Abstract
This study examines individuals’ willingness to pay for emotional support provided by either a human listener or an AI system. Participants take part in an incentivized online experiment in which they receive a fixed monetary endowment and report their maximum willingness to pay for a 10-minute anonymous text-based conversation about a recent personal concern. The listener is either another randomly matched participant or a trained AI chatbot. Actual purchases are determined using a Becker–DeGroot–Marschak (BDM) mechanism with real monetary consequences.
The experiment uses a three-arm between-subjects design. In the control condition, participants receive no additional information prior to the conversation. In Treatment 1, participants are provided with neutral information explaining that the AI system generates responses based on statistical language patterns and does not form subjective judgments. In Treatment 2, participants receive the same AI neutrality information and are additionally told that, after the conversation, the listener (human or AI) will generate a brief evaluative summary of the participant’s personal characteristics based on the interaction.

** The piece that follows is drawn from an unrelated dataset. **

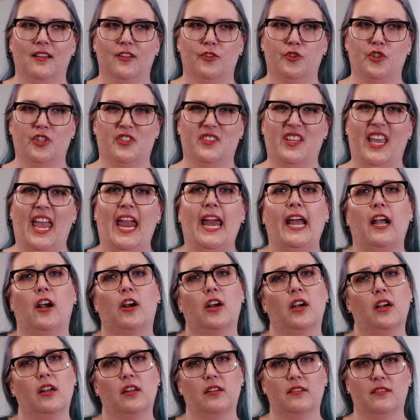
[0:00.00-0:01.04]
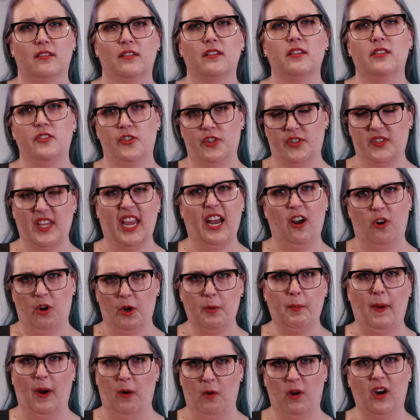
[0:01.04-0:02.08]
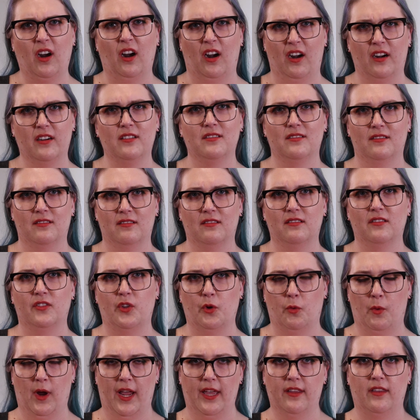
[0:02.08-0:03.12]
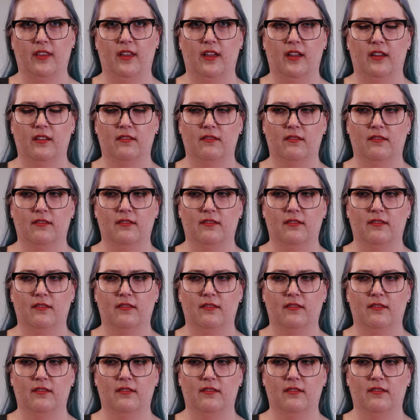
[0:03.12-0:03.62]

just cared, just cared about her the way that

We collect detailed measures of social image concern, perceived judgment, empathy, privacy concern, prior experience with AI, prior use of mental health services, and demographic characteristics. Following the main experiment, participants are given free access to the same AI emotional support platform for two weeks, after which we conduct a follow-up survey to measure subsequent usage and updated beliefs.
The study aims to provide causal evidence on how concerns about social evaluation and perceived AI neutrality shape preferences for AI versus human-provided emotional support services.